September 1 marked the beginning of Ramadan, the Muslim holy month of fasting and reflection. But on the southern Philippines island of Mindanao, wracked for the past month by bloody fighting between Muslim separatists and government troops, what should have been a peaceful day instead brought a new horror. That afternoon, a bomb exploded aboard a packed passenger bus in Digos City, killing six and wounding at least 34. According to a witness report, the powerful blast nearly tore off the roof of the bus, decapitating one passenger.

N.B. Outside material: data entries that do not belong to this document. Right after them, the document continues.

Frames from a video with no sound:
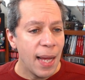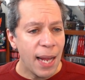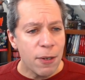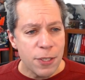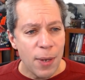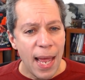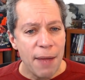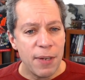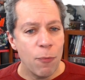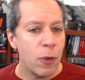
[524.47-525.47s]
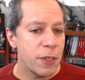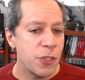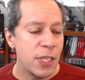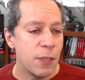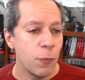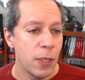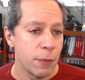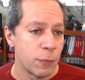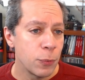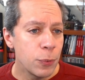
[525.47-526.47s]
I also have a worksheet with
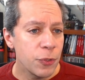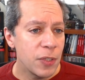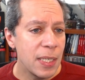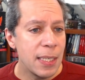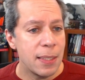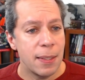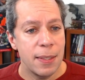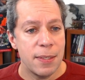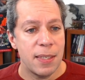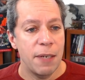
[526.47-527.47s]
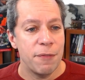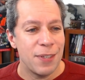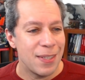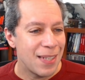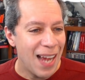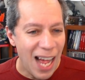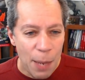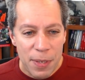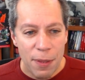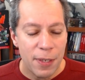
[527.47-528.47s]
rules in it. This gives us
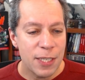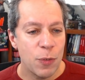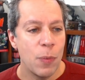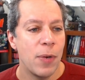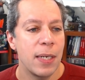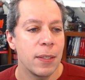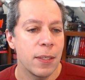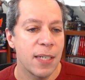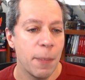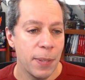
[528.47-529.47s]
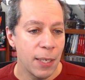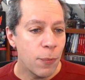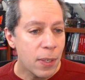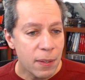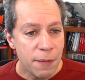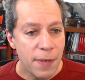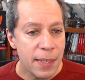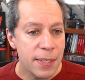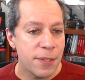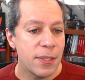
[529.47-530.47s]
common things we want to look up, like what are the
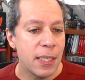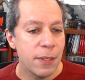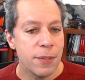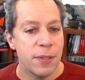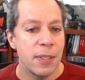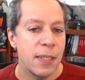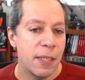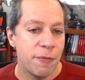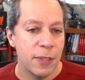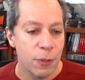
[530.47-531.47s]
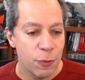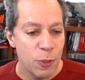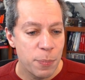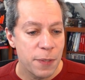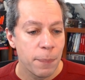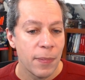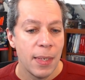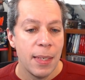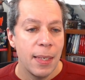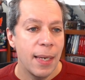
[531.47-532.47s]
various skills in the different groups,
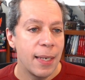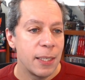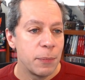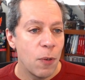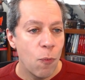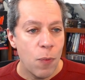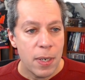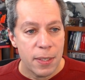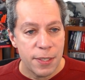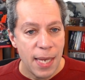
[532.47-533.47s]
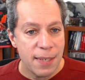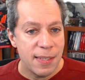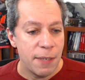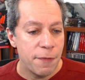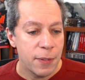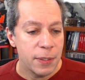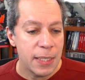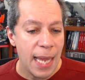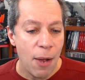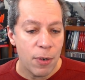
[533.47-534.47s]
what are test
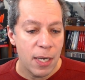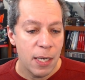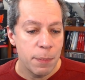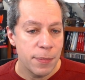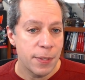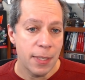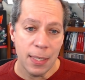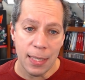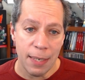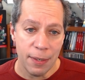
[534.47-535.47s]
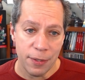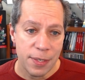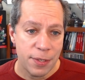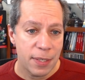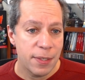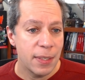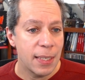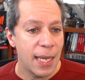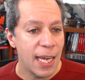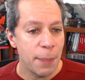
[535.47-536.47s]
difficulty outcomes, the characteristics in the
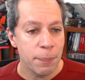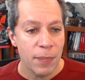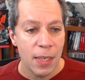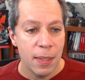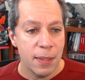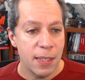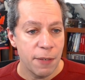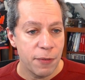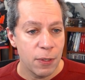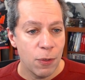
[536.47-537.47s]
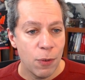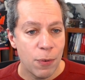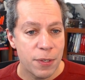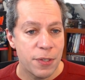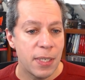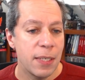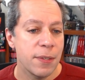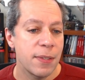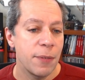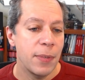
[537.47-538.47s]
game, the different lore
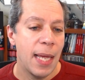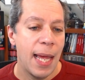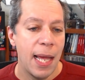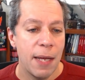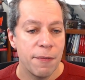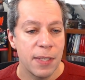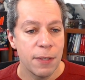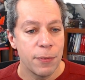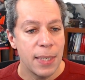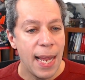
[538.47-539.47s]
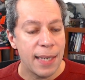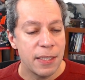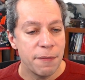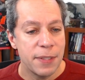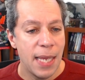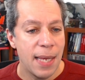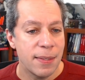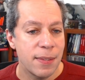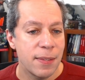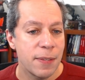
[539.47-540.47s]
skills that we have, the reactive
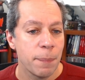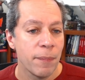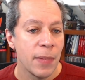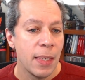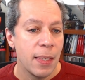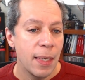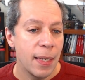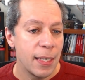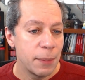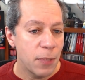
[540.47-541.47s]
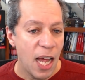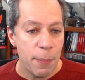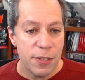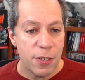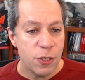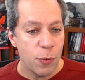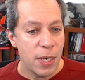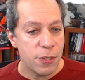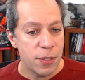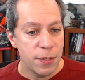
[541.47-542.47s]
tests, common
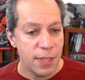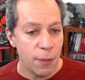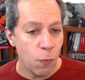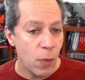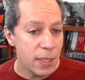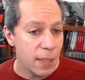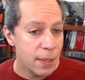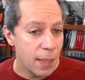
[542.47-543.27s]
situations, and what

Philippines police connect the bombing to al-Khobar, a shadowy extortion gang that has carried out numerous attacks against public buses in southern Mindanao in recent years. Police Chief Inspector Querubin L. Manalang Jr. said the group called the bus company late last week threatening new attacks if their demands for payment weren't met. He said nails and other debris recovered from the site resemble bomb material used in a July attack that killed one bus passenger and wounded 35. "It was the signature bomb of the al-Kohbar group," Manalang said.

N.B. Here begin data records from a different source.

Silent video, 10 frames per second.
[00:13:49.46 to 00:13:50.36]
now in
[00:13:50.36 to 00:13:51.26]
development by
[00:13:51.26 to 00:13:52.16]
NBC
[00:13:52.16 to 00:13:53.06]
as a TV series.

Manalang says there is no evidence of a connection between Monday's attack and last month's separatist fighting in the island's north, which left dozens of civilians dead and hundreds of thousands displaced. Mindanao, long home to a simmering insurgency, exploded into violence in August after the country's Supreme Court halted an agreement between government negotiators and the separatist Moro Islamic Liberation Front (MILF) that would have set boundaries for a semi-autonomous Muslim homeland. In apparent frustration with the stalled negotiations, two rogue MILF commanders have been accused of leading their fighters on a murderous rampage in two nearby provinces.

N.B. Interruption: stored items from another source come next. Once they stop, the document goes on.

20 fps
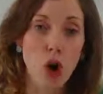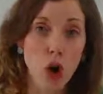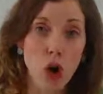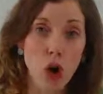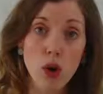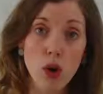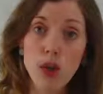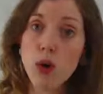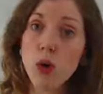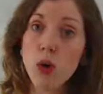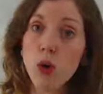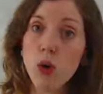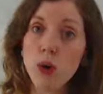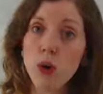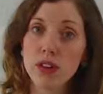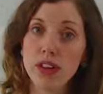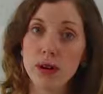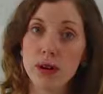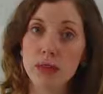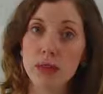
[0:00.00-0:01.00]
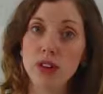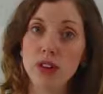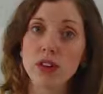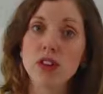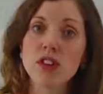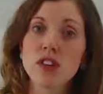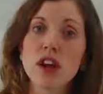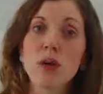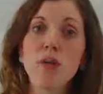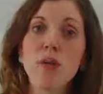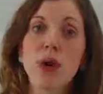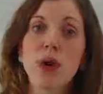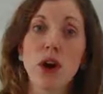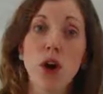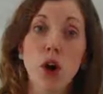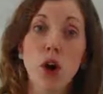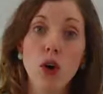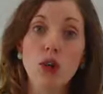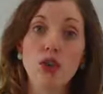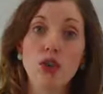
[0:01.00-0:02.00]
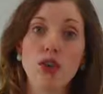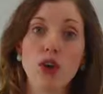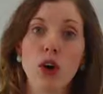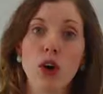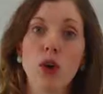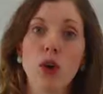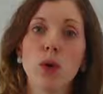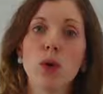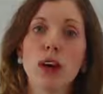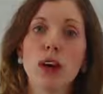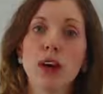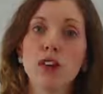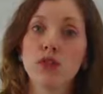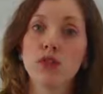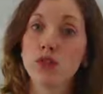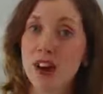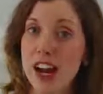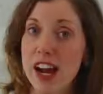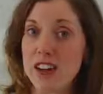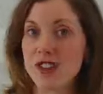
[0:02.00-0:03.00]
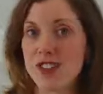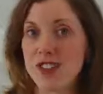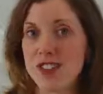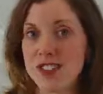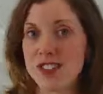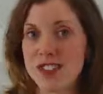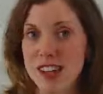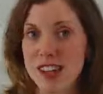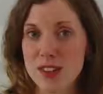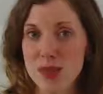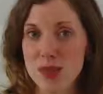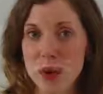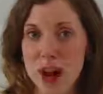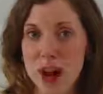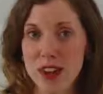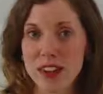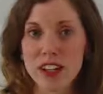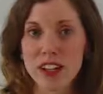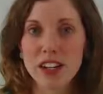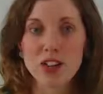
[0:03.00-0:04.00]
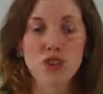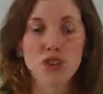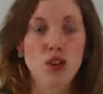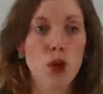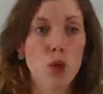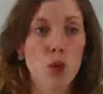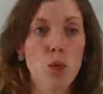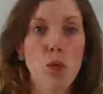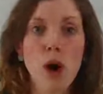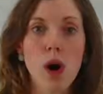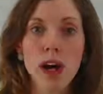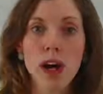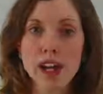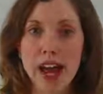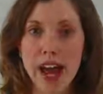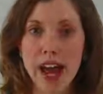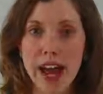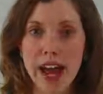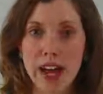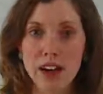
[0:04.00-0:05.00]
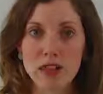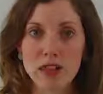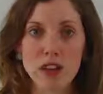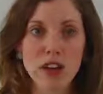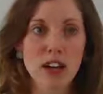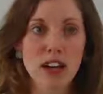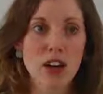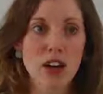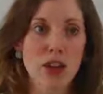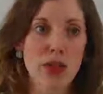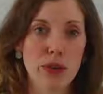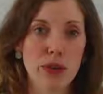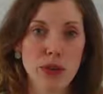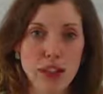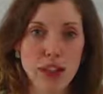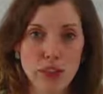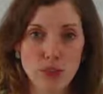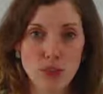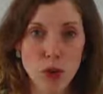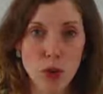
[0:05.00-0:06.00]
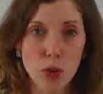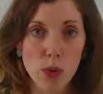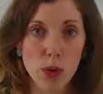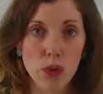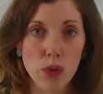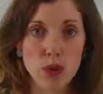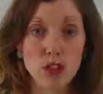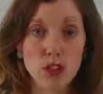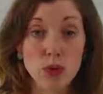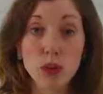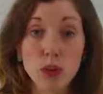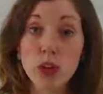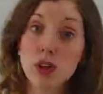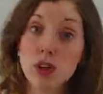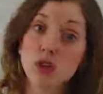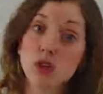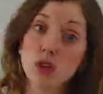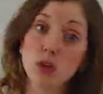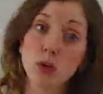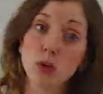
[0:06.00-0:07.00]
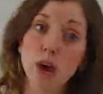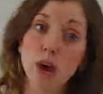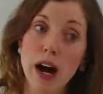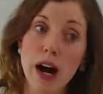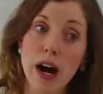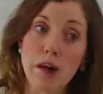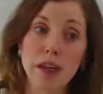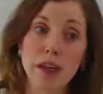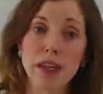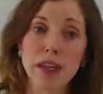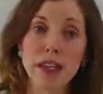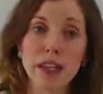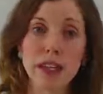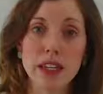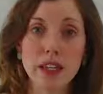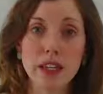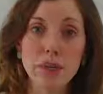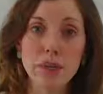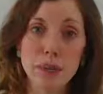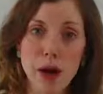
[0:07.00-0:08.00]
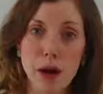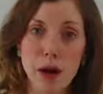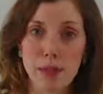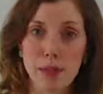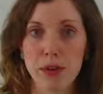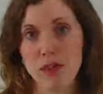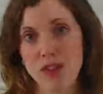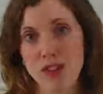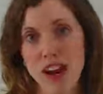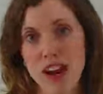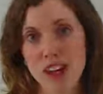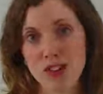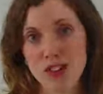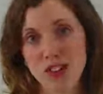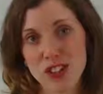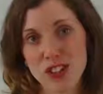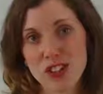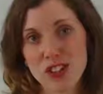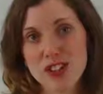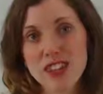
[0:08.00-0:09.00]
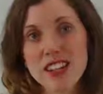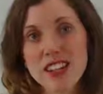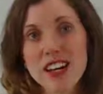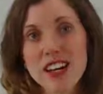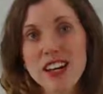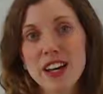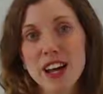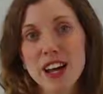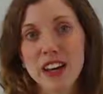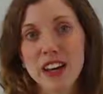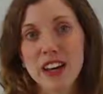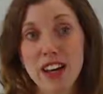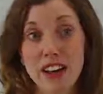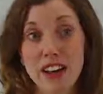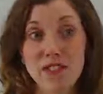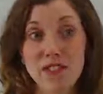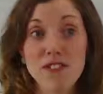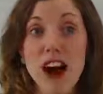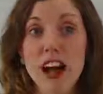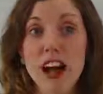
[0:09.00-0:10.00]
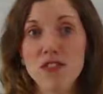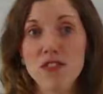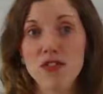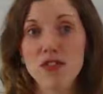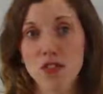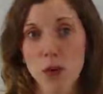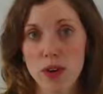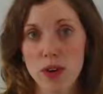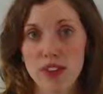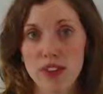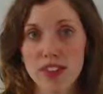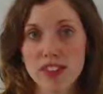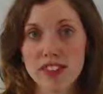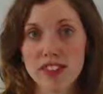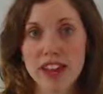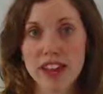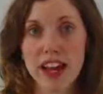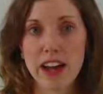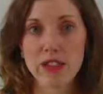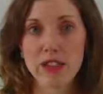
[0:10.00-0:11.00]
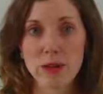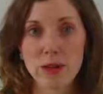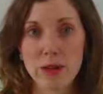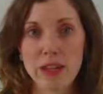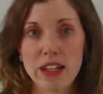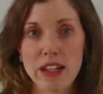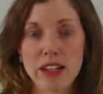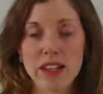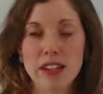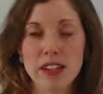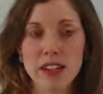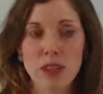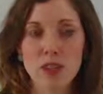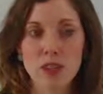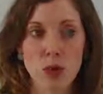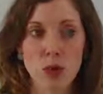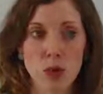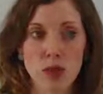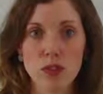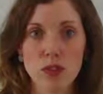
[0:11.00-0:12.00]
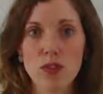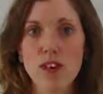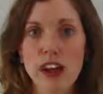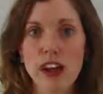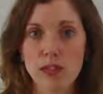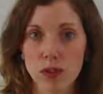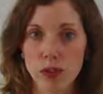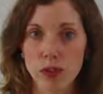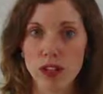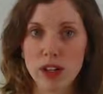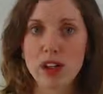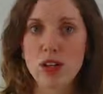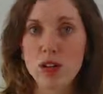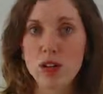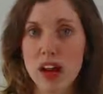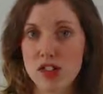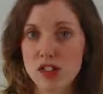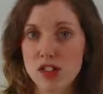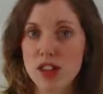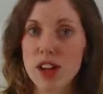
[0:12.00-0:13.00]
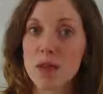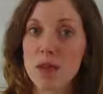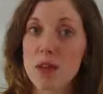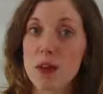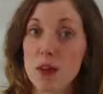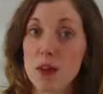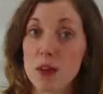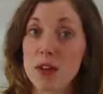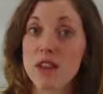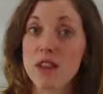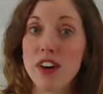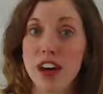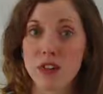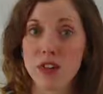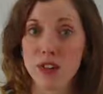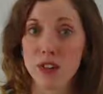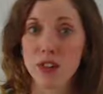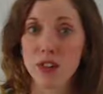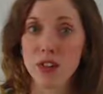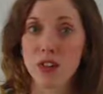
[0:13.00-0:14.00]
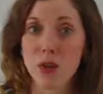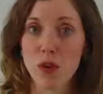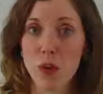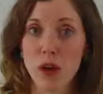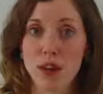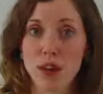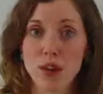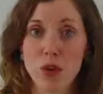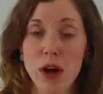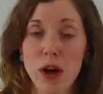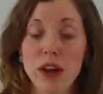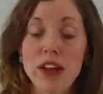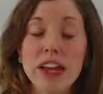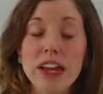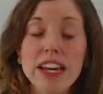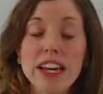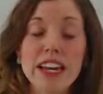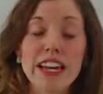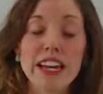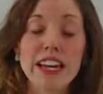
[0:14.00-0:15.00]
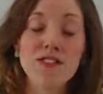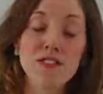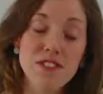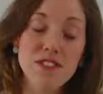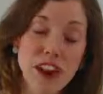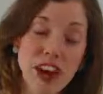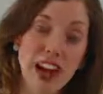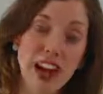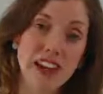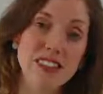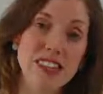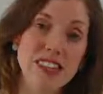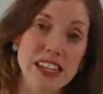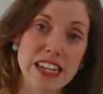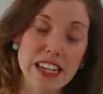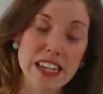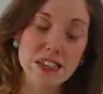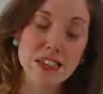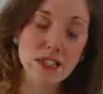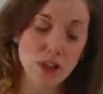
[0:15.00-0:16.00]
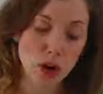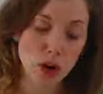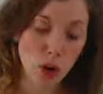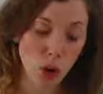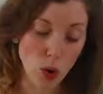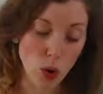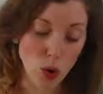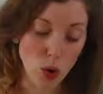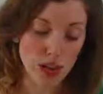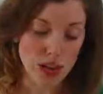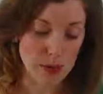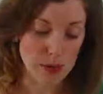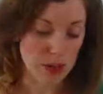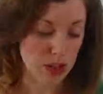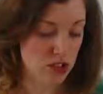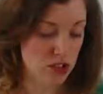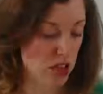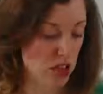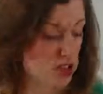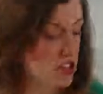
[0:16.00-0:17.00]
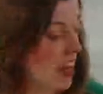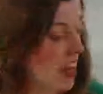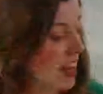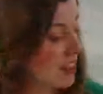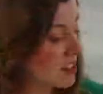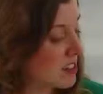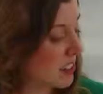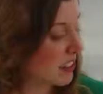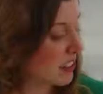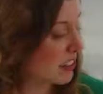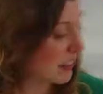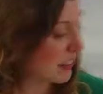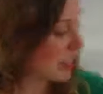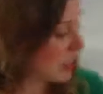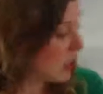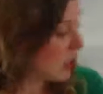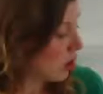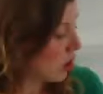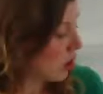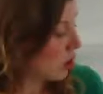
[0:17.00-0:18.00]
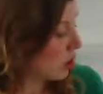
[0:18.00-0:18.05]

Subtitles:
all the whole numbers, but also fractions as well. So 1/2, 3/4. We could do improper fractions, like 5/4. It doesn't have to be 4/5. A rational number could be 5/4 as well. In fact, even the whole numbers are technically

According to Sidney Jones, a Jakarta-based terrorism expert with the International Crisis Group, the breakdown of negotiations may have freed the most radicalized faction of a fluid coalition of homegrown separatists, criminals, and foreign jihadis trained by Jemaah Islamiyah, the al-Qaeda-linked international terrorist group. "The MILF was keeping a fairly tight lid on the radical elements," Jones says. "When things were looking bright for a peace agreement, they were even providing intelligence on foreign jihadis to the armed forces of the Philippines." Such cooperation is unlikely to continue, Jones says.
In a statement earlier this year, the MILF disavowed connection with al-Khobar. But an al-Khobar member arrested in February reportedly told police that, although the gang was not officially connected to the MILF, it was run by a rogue MILF commander operating in Maguindanao, a province controlled by the MILF. The arrested man told police that, as they suspected, the group had carried out numerous bombings in southern Mindanao to extort money. Jones says some of that money may be funding MILF fighters. Al-Khobar's "extortion is criminality on one level, but it also seems to be done in the interest of raising funds for more operations. So it's not necessarily completely divorced from the MILF."
Others say the group may be connected to another insurgency that has been brewing in the Philippines for decades. Arabinda Acharya, a Philippines expert with the Singapore-based International Center for Political Violence and Terrorism Research, says al-Khobar may actually be affiliated with the New People's Army, Communist insurgents who have fought a long-running guerrilla campaign against the government parallel to the MILF's. By staging attacks in Mindanao, Acharya says, the NPA may be trying to force the government to fight a two-front insurgency. "This particular group is the criminal arm of the NPA," Acharya speculates. "They want to distract from operations against the MILF."
If Mindanao continues to spiral towards all-out war, Acharya says, terrorist attacks by more splinter factions are likely to increase, since the rogue MILF commanders directing the violence are also those closest linked to foreign jihadis and Abu Sayyaf, an al-Qaeda-financed terrorist group that has carried out dozens of kidnappings and large-scale terrorist attacks, including the 2004 bombing of a Manila ferry that killed 116. Worsening chaos in Mindanao could embolden the most violent and radical elements in this protean coalition to export their jihad beyond the troubled island. "I will not be surprised by that if the MILF renews their attacks," Acharya says. "That will be what Jemaah Islamiyah wants for the Philippines."